#### WORK TO COMPLETE:
Print exactly the lines that run from the one containing "[0:01.00-0:01.20]" to the final line of the data, both included, and print none of the pictures.
-------- MATERIAL TO PROCESS
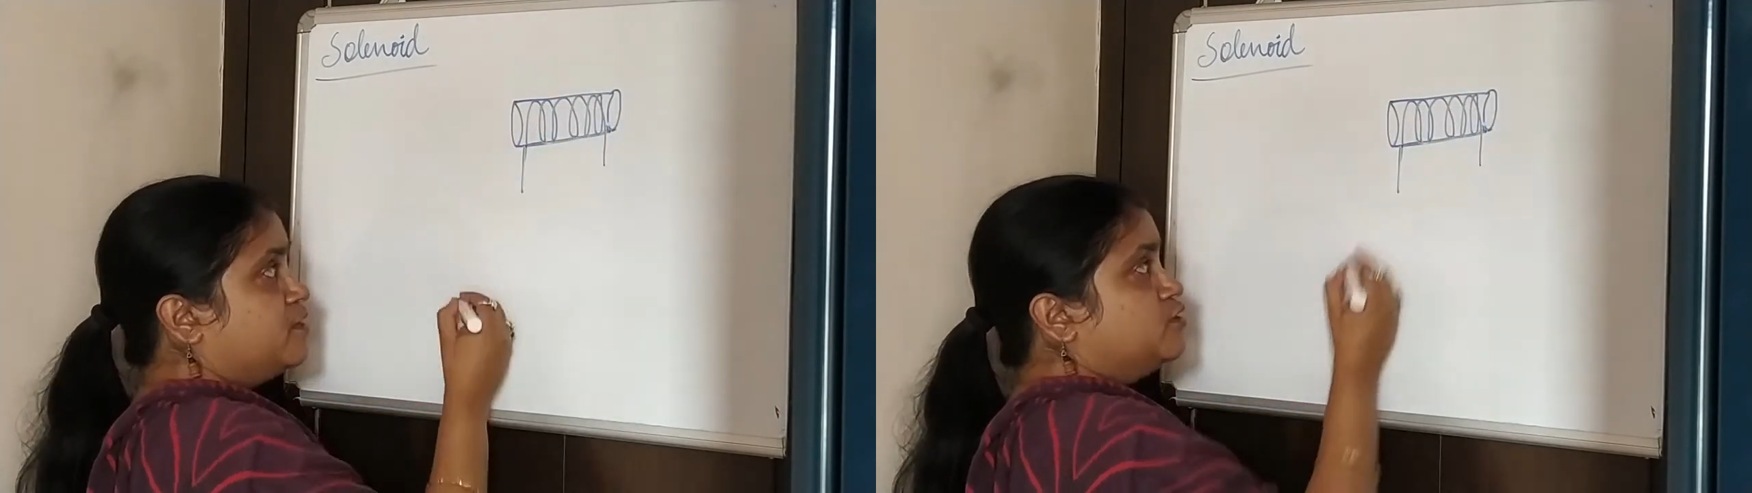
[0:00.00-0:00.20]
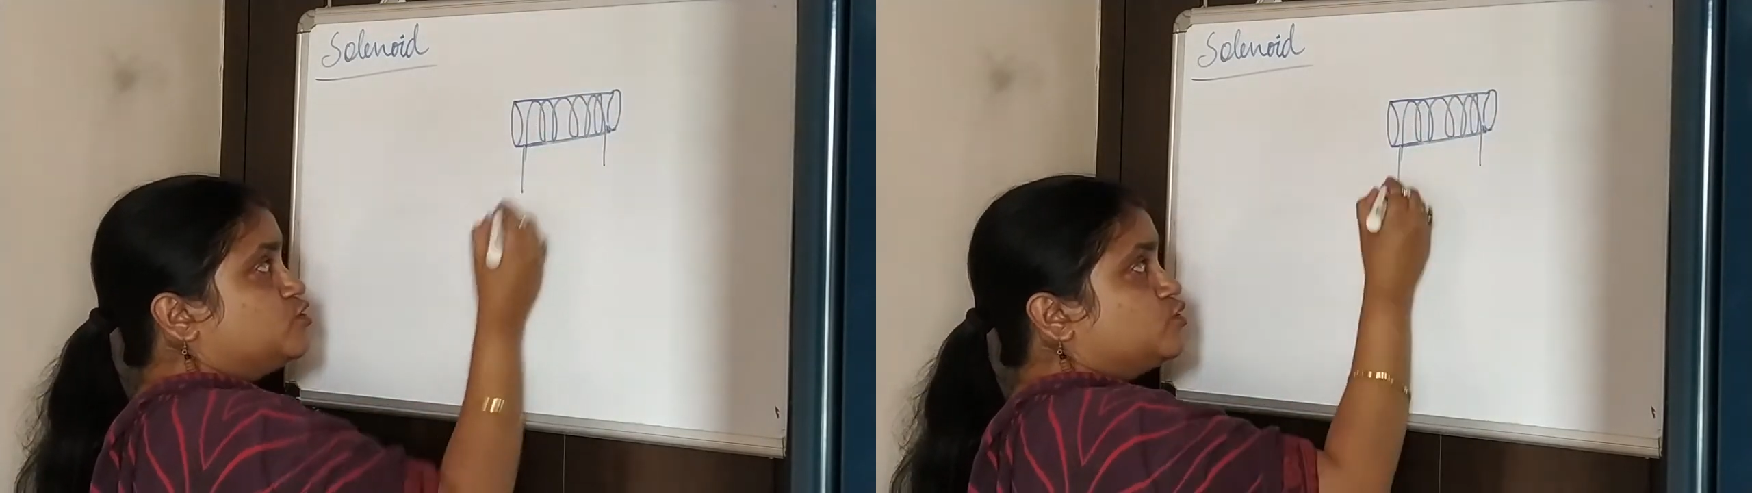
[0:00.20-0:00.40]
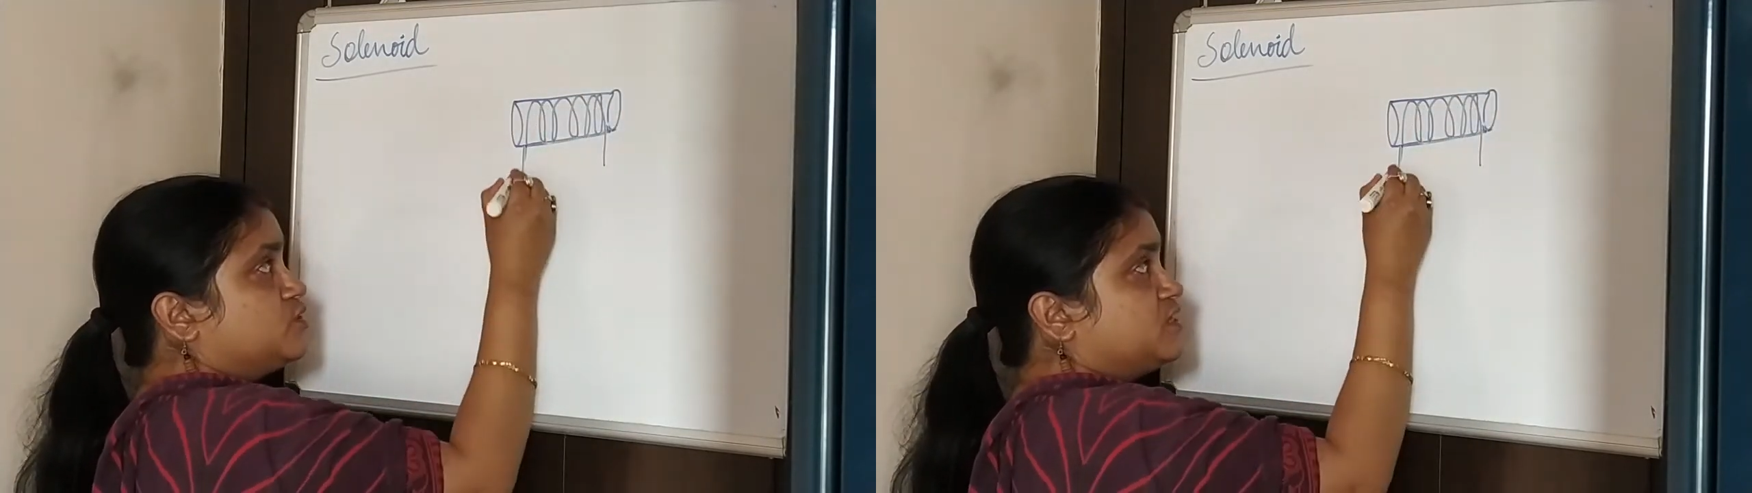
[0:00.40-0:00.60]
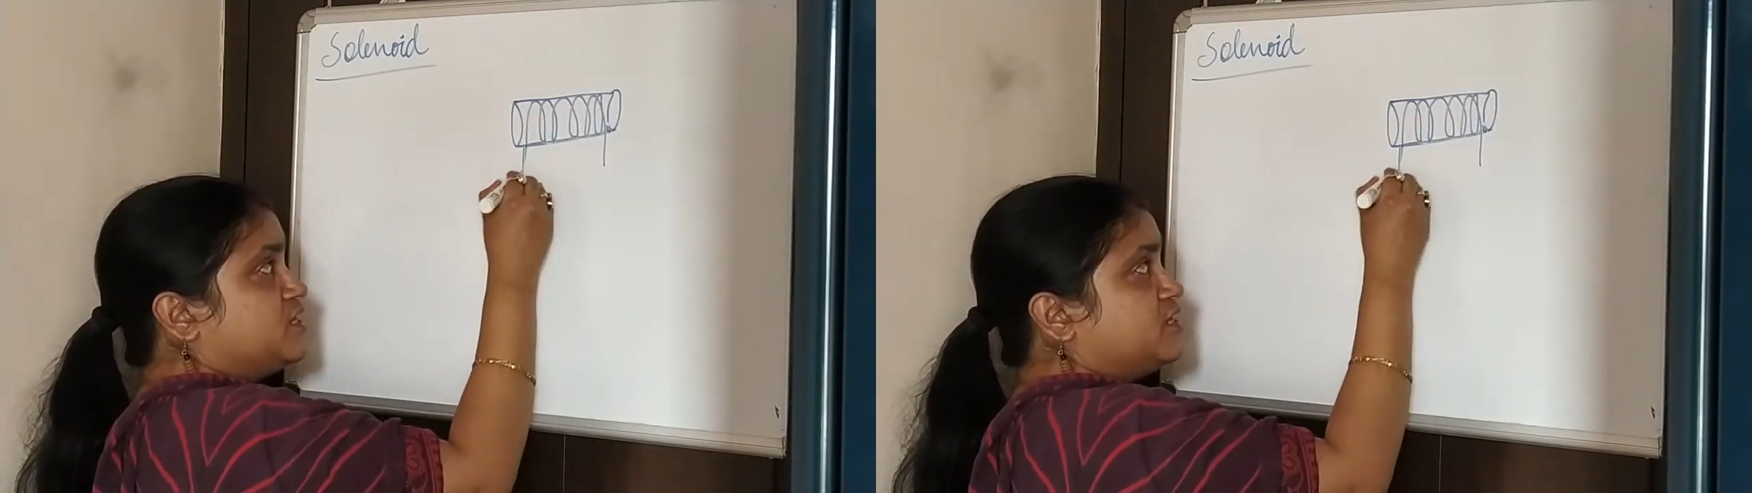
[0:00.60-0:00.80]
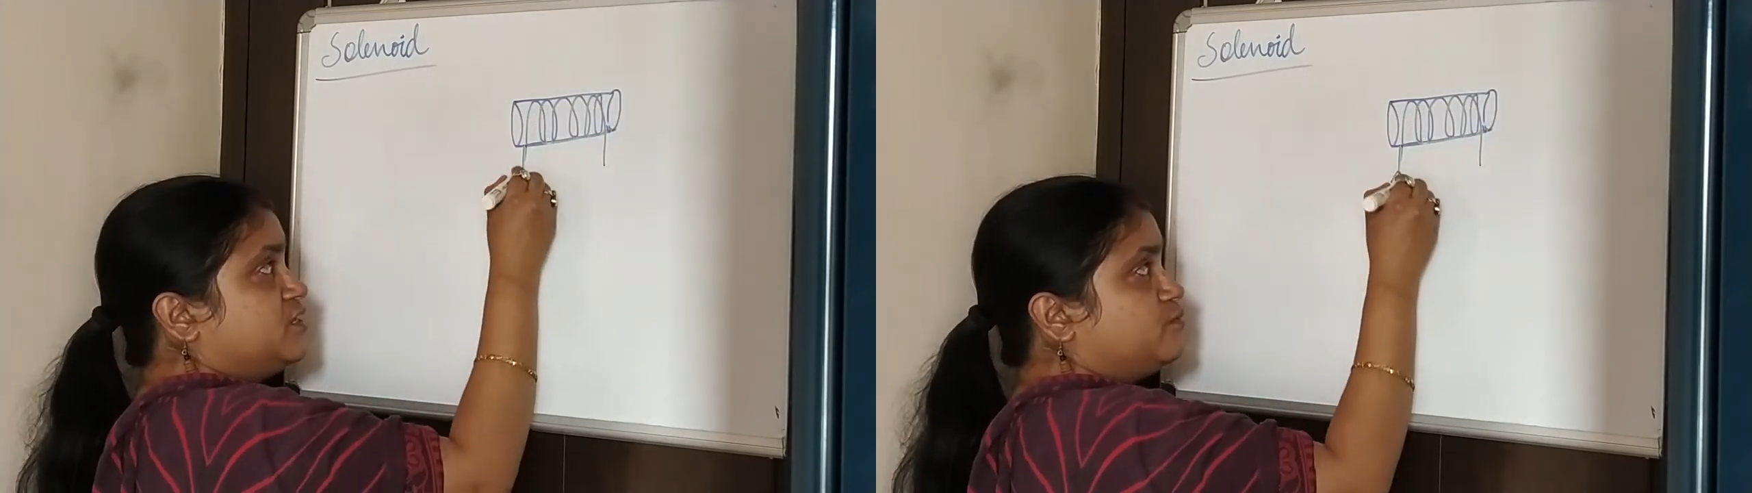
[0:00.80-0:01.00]
So the
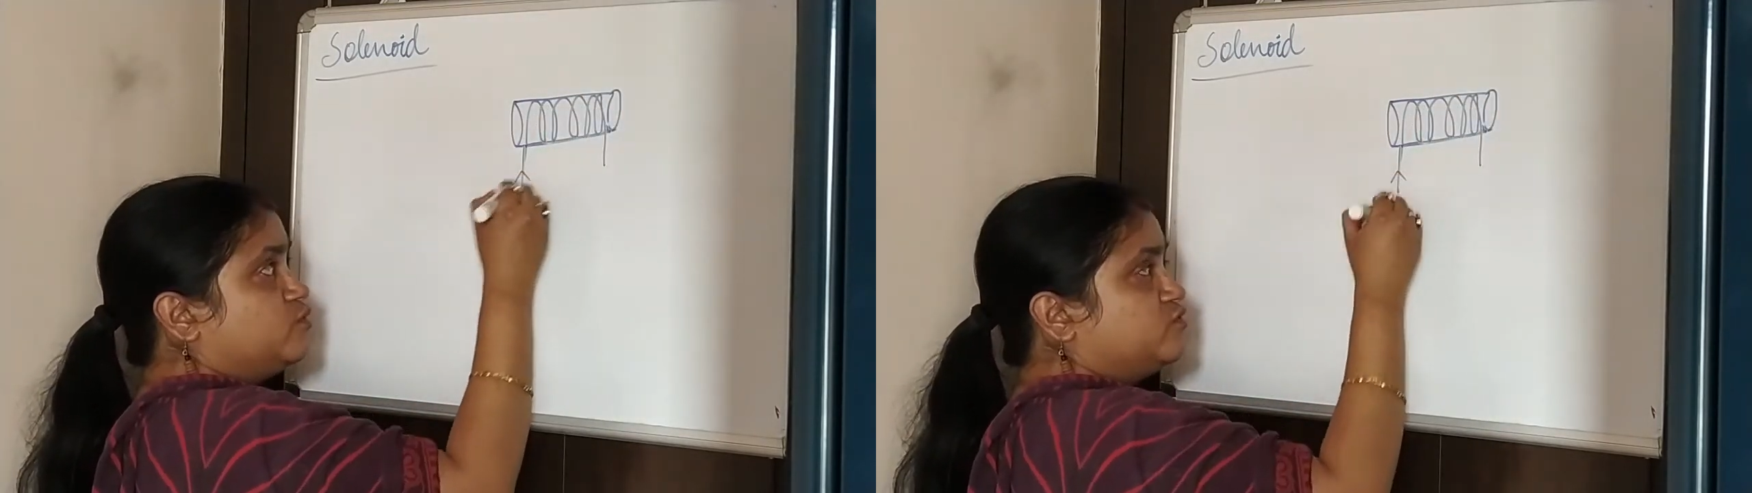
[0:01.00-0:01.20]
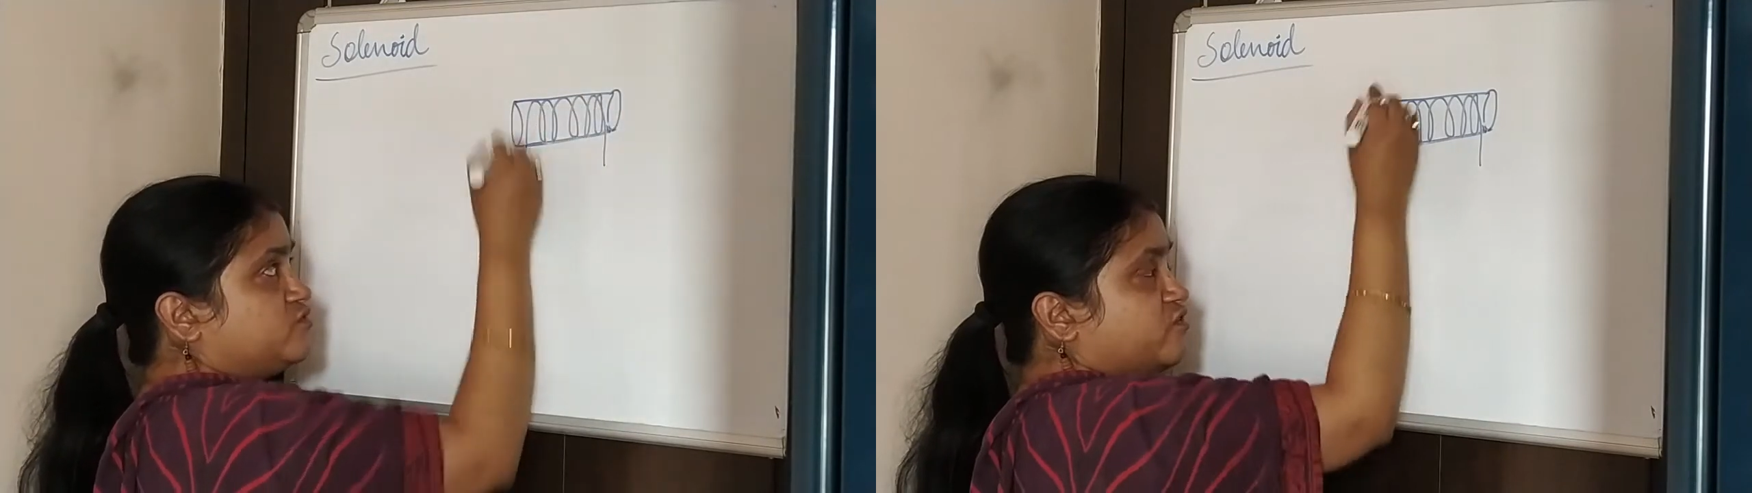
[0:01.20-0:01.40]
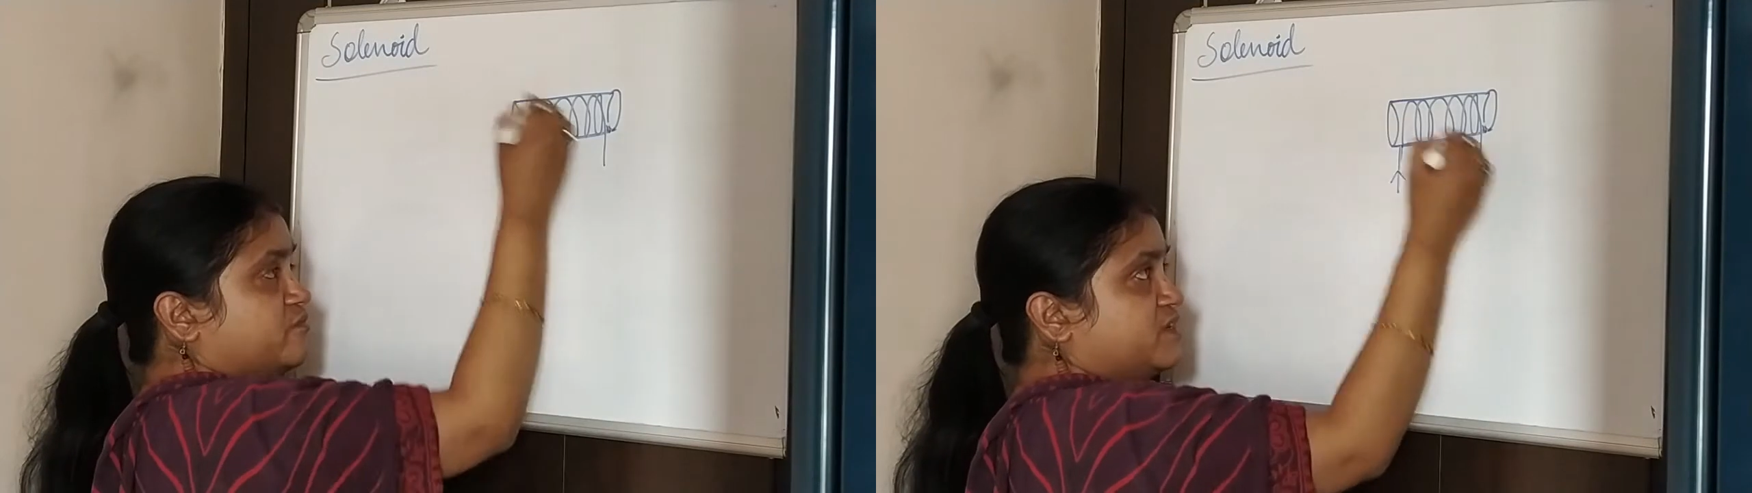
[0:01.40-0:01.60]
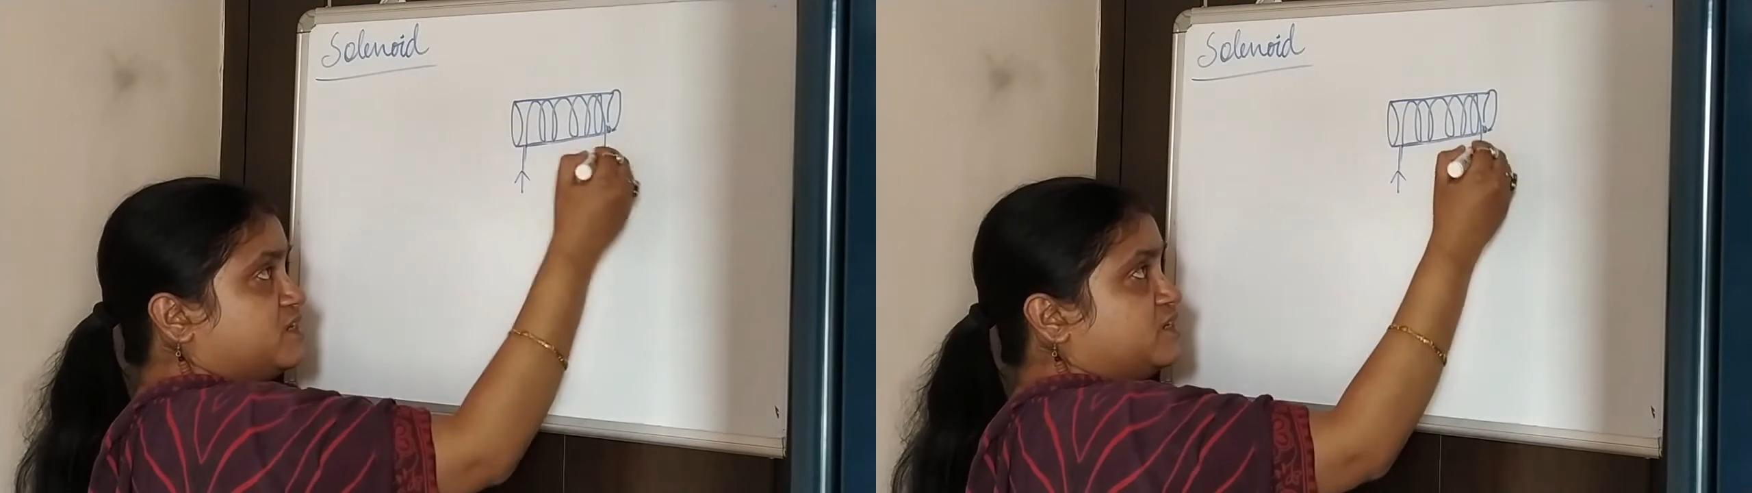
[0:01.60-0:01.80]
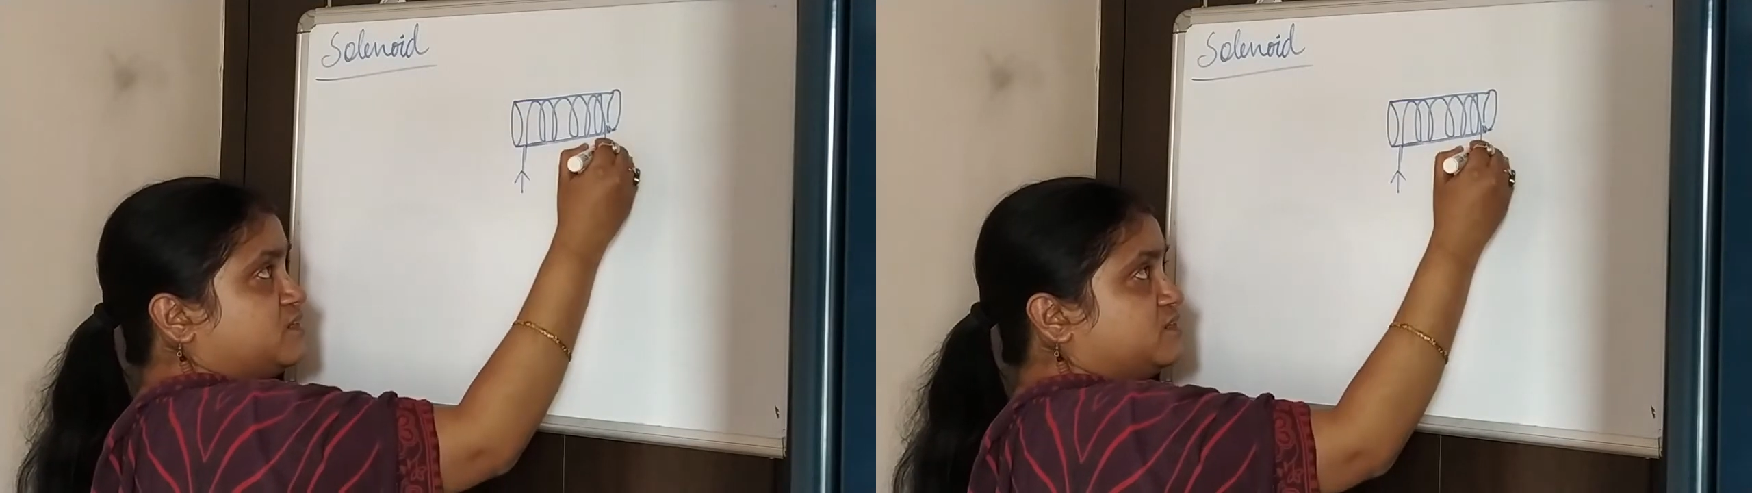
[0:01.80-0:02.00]
current moves from
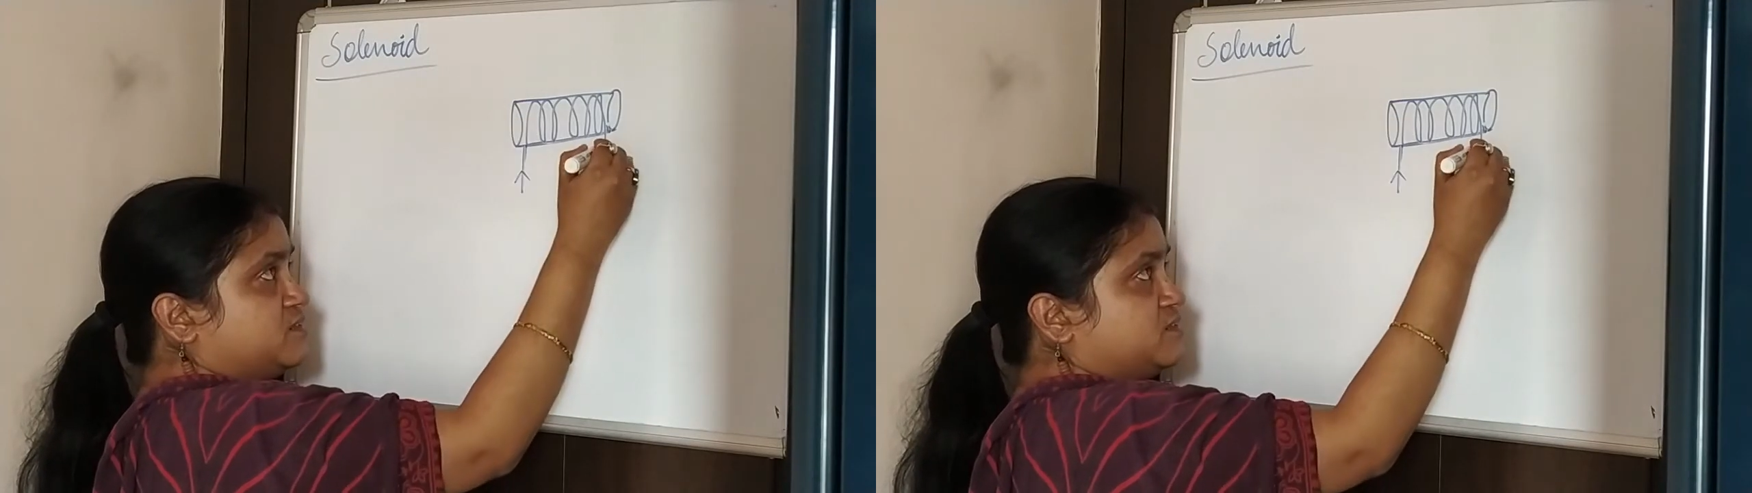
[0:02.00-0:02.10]
here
----------------
#### RESPONSE TO THIS TASK:
[0:01.00-0:01.20]
[0:01.20-0:01.40]
[0:01.40-0:01.60]
[0:01.60-0:01.80]
[0:01.80-0:02.00]
current moves from
[0:02.00-0:02.10]
here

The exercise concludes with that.